Thursday, July 14, 2011

Susan K. Harris's "God’s Arbiters"

Susan K. Harris is the Hall Distinguished Professor of American Literature and Culture at the University of Kansas. She has written on both Mark Twain and on 19th-century American women’s writing, including The Courtship of Olivia Langdon and Mark Twain and 19th-Century American Women’s Novels: Interpretive Strategies. She is currently working on the culture of uplift and American attitudes towards immigration.

Harris applied the “Page 99 Test” to her new book, God's Arbiters: Americans and the Philippines, 1898-1902, and reported the following:
I never imagined I’d write a book about the Philippine-American War. I didn’t even know there was one. God’s Arbiters originated when I found myself teaching a Mark Twain course the semester the U.S. invaded Iraq. Suddenly Twain’s anti-imperialist writings made new sense to me—and I began investigating U.S. intervention in Cuba (which Twain approved) and in the Philippines (which he did not). The project turned into a full-scale exploration of the national conversation about the U.S.’s first overseas experiment in nation-building—a venture President McKinley called “civilizing and Christianizing” and Mark Twain called “pious hypocrisy.” Twain is the book’s major spokesman.

Historians rediscover the P/A War every time the U.S. finds itself entangled abroad. Not surprisingly, recent books have focused on race and/or gender. I bring religion into the mix. In 1899 most Americans believed that only a homogeneous people—the homogeneity that, they maintained, characterized the white, Protestant, normative American--were capable of practicing self-government. When the U.S. decided to prepare the Filipinos for independence by exporting American civilization, arguments erupted about the likelihood of such a heterogeneous population ever becoming capable of governing itself. The Americans considered the Filipinos both racially and religiously inferior, yet still felt a duty to bring them the “blessings” of American civilization. The conversation spread beyond U.S. geopolitical borders: to England (Kipling’s “The White Man’s Burden,”), Latin America (Rubén Darío’s “Á Roosevelt”), and of course to the Philippines (Apolinario Mabini’s refutations of American policies).

The chapter in which pg 99 appears brings together Twain’s Connecticut Yankee with textbooks the Americans wrote in their effort to educate Filipino schoolchildren. I compare the uplift strategies of Twain’s Hank Morgan and textbook author Prescott Jernegan. Hank tried to modernize Arthurian England by introducing Protestantism, literacy, and technology. He failed. The Americans used the same strategy in the Philippines, with similar results. This should have taught us something about the dangers of exporting our form of modernity, but it doesn’t seem to have done so.

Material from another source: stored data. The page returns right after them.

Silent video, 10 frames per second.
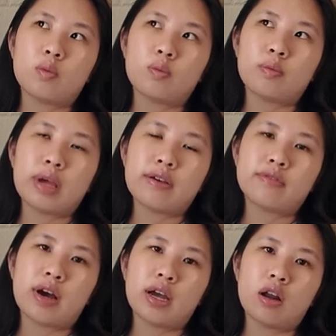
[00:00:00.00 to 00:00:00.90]
may
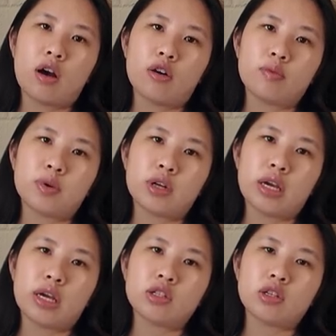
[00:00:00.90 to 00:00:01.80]
find off
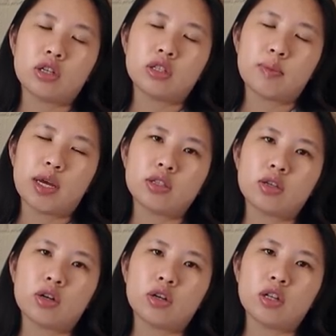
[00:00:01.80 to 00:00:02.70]
putting,
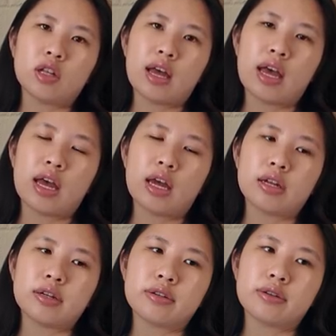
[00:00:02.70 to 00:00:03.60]
judgmental,
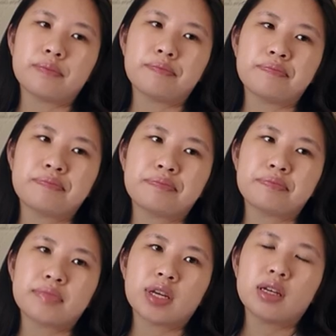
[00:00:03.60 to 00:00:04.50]
and
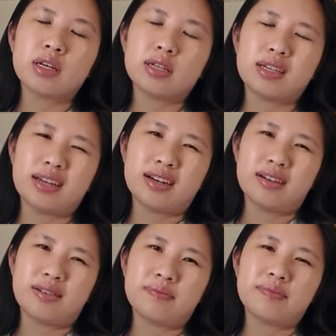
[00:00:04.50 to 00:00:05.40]

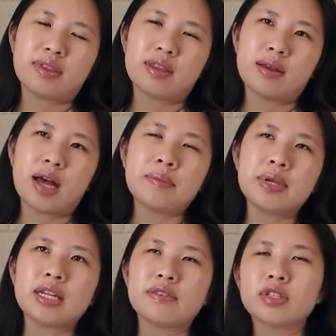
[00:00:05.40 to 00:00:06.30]
yeah, I
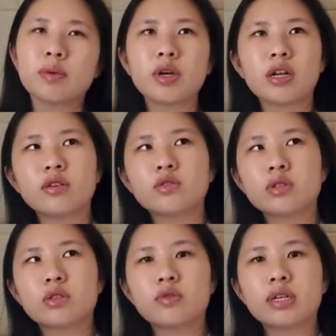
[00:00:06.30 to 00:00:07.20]
mean, if someone else
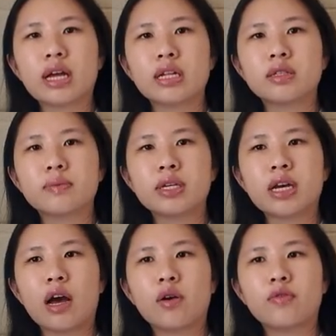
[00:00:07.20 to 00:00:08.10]
was doing that to me,
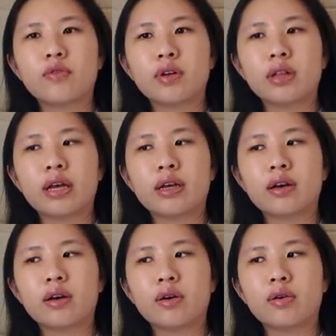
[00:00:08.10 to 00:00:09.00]
I would feel like,
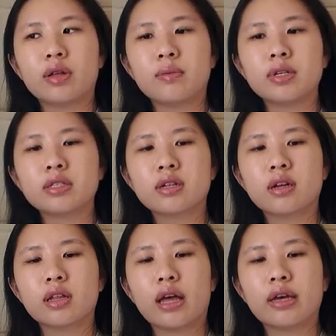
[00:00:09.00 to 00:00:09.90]
oh, they must
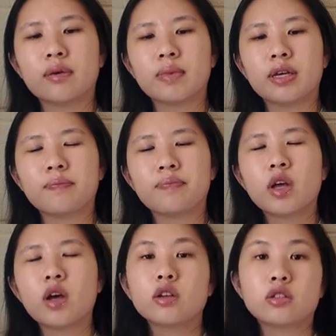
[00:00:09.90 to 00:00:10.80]
not like me.
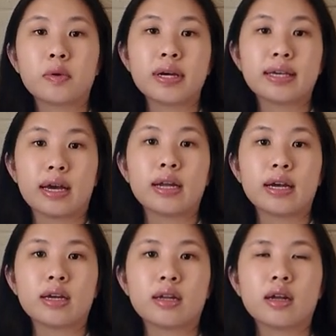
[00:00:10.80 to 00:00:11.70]
So I get
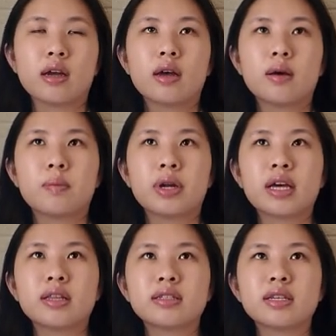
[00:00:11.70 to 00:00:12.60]
it. But
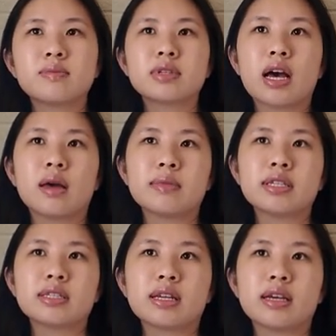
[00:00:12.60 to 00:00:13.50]
at the same time,
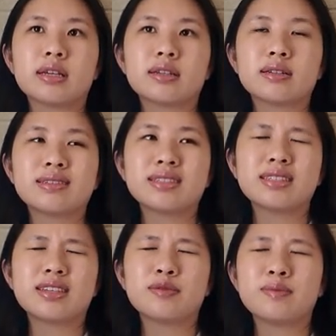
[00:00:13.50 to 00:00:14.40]
it's like,
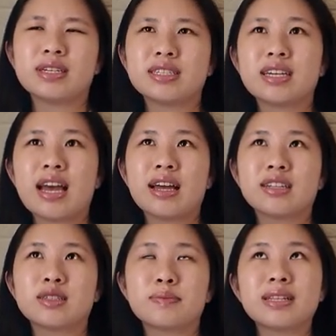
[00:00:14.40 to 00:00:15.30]
just give me a
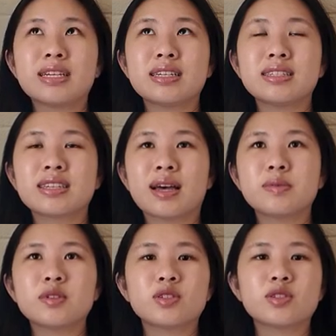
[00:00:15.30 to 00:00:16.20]
chance, please.
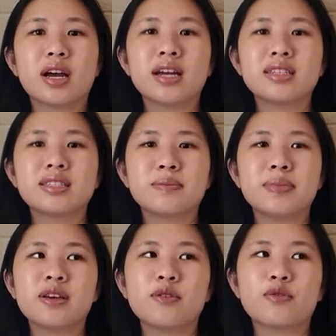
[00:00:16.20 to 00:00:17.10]
I'm just trying to
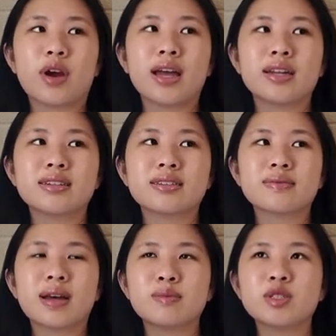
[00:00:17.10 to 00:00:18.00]
be a friend.
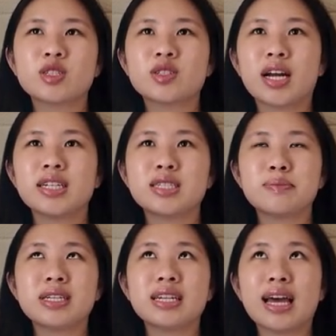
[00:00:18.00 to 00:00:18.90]
I'm just trying to
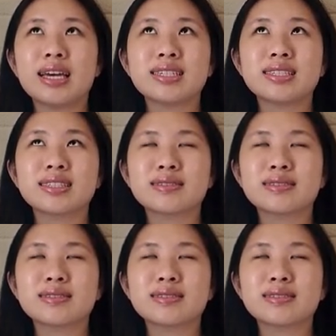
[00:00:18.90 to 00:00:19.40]
be nice.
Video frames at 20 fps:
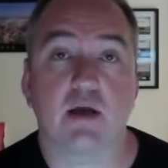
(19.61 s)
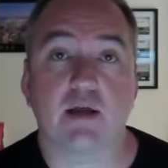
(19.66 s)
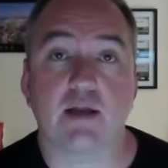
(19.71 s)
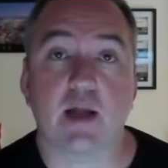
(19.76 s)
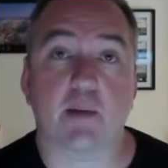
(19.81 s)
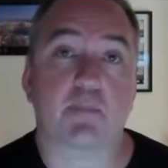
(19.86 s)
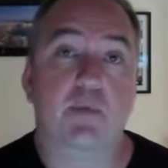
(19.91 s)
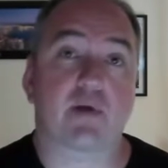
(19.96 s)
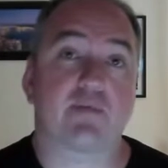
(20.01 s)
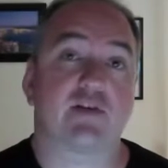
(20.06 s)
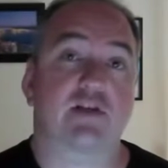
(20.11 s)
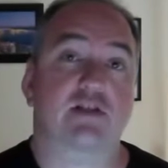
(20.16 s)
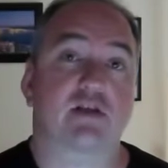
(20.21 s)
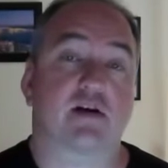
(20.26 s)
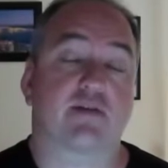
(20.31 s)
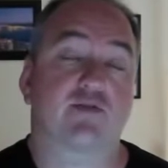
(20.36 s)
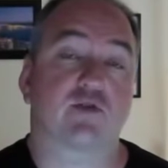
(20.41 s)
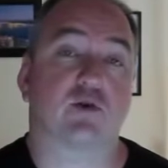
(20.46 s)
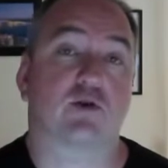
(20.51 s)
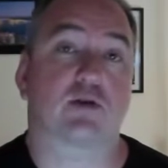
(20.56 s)
Now, previously
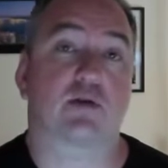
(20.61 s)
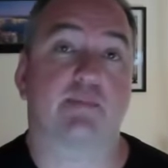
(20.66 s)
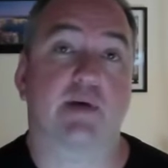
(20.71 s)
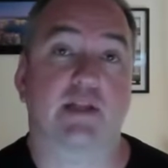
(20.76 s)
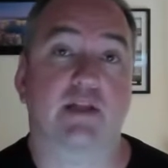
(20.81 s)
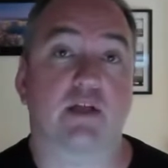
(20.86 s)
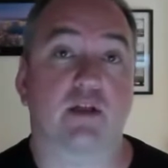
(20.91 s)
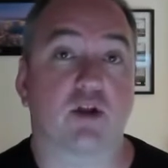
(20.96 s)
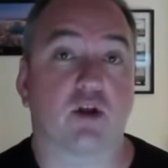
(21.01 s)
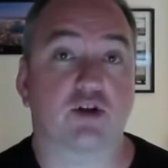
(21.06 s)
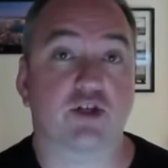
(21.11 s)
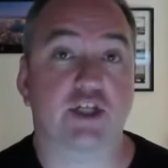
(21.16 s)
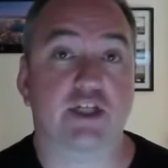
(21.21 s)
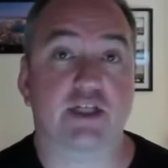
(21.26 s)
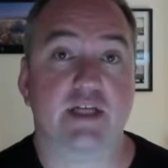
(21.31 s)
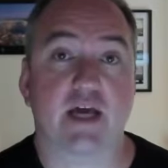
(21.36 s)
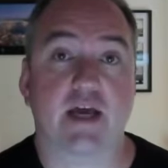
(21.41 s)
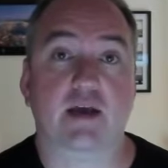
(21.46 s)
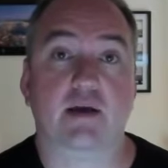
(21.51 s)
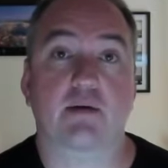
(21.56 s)
I've talked about the
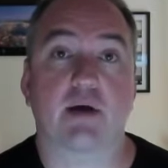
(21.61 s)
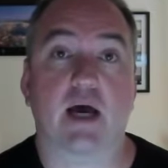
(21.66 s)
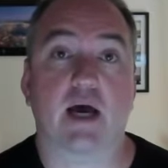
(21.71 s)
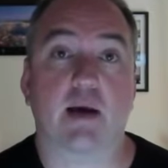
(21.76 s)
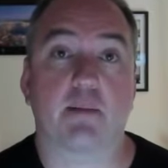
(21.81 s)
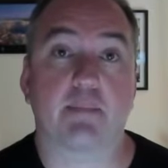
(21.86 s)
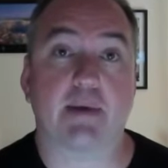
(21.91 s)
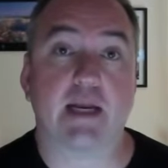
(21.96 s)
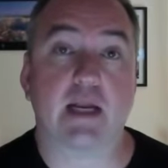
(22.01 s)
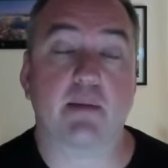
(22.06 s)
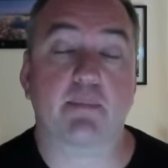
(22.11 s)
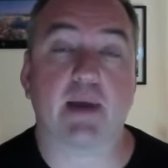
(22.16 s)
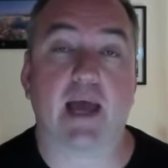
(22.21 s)
Logitech meetup,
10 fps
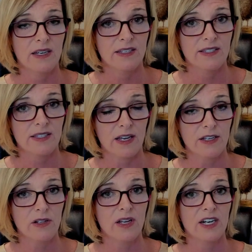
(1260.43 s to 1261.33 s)

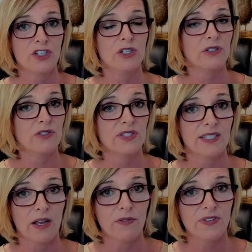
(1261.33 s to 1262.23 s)
psychological
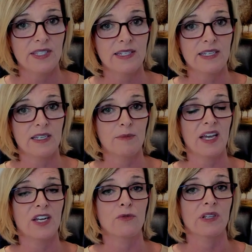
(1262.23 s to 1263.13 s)
self esteem,
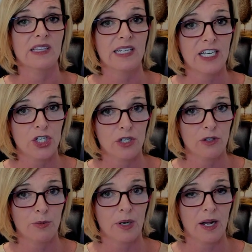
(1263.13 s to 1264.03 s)
and
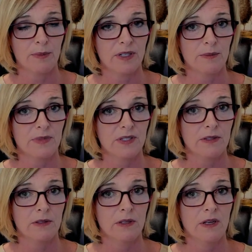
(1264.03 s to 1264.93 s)
relational
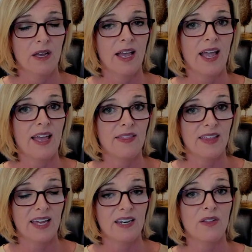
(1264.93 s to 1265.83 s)
problems. And
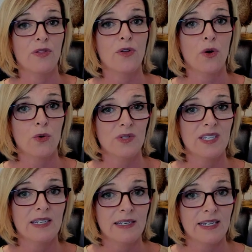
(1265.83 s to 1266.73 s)
then
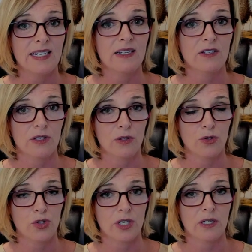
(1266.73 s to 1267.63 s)
those need a
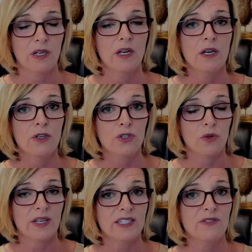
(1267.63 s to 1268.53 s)
solution. So
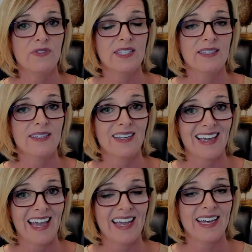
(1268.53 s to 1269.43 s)
let's visit the
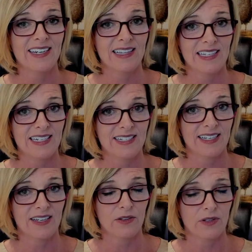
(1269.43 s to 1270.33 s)
can lead to
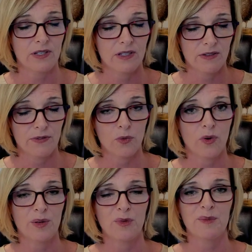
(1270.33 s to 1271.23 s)
guilt for
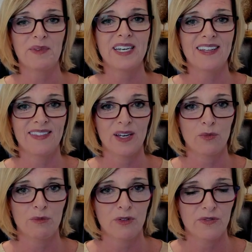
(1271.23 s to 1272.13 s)
one more minute, then
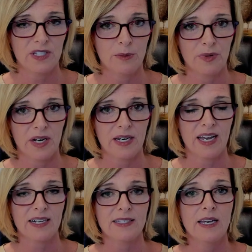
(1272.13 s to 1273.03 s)
we'll move to the brain
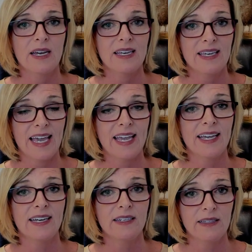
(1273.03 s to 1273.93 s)
hacks.
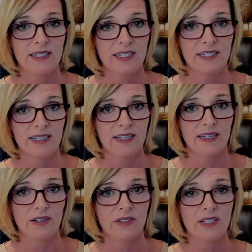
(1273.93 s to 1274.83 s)
Can lead to
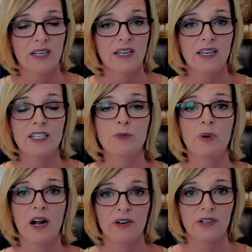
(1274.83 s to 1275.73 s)
guilt is
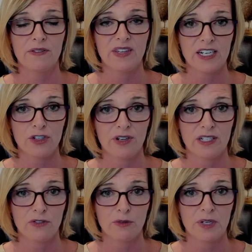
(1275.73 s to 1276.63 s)
part of that
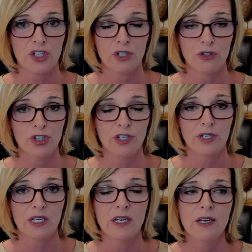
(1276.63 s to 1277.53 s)
transformational
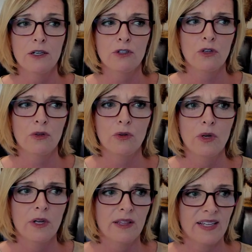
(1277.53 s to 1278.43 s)
journey. So
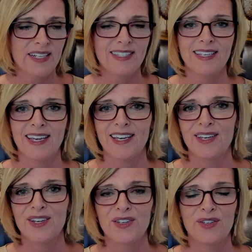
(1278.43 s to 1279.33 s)
let's
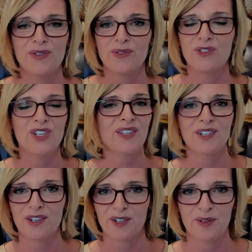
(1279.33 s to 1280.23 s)
say you just
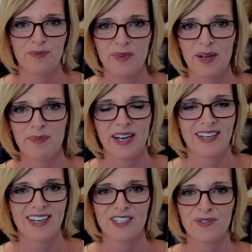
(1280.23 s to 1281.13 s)
heard my
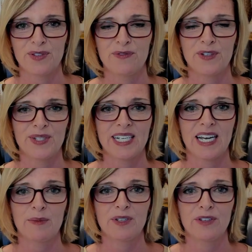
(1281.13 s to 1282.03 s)
podcast for the first
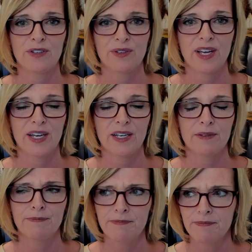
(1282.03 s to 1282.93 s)
time and you're like,
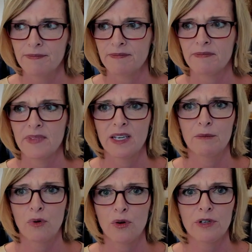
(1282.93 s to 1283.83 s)
hmm,
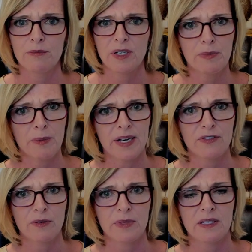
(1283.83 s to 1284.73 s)
porn might be bad
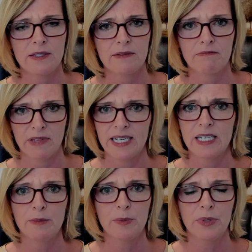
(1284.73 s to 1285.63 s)
for me. This lady
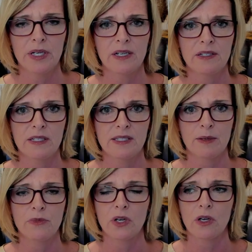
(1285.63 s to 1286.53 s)
might be on to
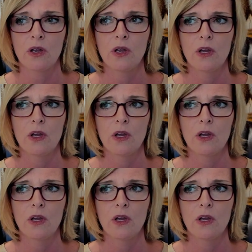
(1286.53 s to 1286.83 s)
something.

My epilogue is titled “Bush, Obama, Ahmadinejad.” I think the conversation about the Philippines helps us understand how the “normative American” still plays, both at home and abroad.

From pg. 99 (and a bit from 100):
…Jernegan’s History insists that only a homogeneous population can be self-governing. His discussion of Filipino racial and cultural landscapes suggests that the entire archipelago is hopelessly heterogeneous, a situation that will require centuries, rather than years, to remedy. … The flip side to teaching Filipinos how to become citizens of a republic is teaching them to devalue any sign of cultural difference.

Jernegan’s texts rarely mention religion directly, largely because the Education Act had forbidden religious teaching in the public schools. It was, however, very much an underlying theme. The uneasy balance between demands for homogeneity and order, on the one hand, and the celebration of individualism, on the other, was especially evident in nineteenth-century discussions of the differences between Protestant and Catholic sensibilities, at least as portrayed by the mainstream. For Protestants, as [Twain’s] Hank Morgan made abundantly clear, multiple sects were to be valued because they gave individuals choice (Free Trade) and also prevented the development of a centralized power (anti-monopoly). In this reading, the Catholic Church was a monopoly, dangerous because centralized and univocal. At the same time, Protestants also saw Catholicism as philosophically unruly, with too many kinds of deities and too many options. … For Americans, to civilize meant to put everything in order … including a religion in which all parts fit together…. [and] facilitated progress. “The most important fact about any people is its religion. The religion of a people tells us what they value most, and how well they can think,” [Jernegan] tells his readers (J, 1905, 47).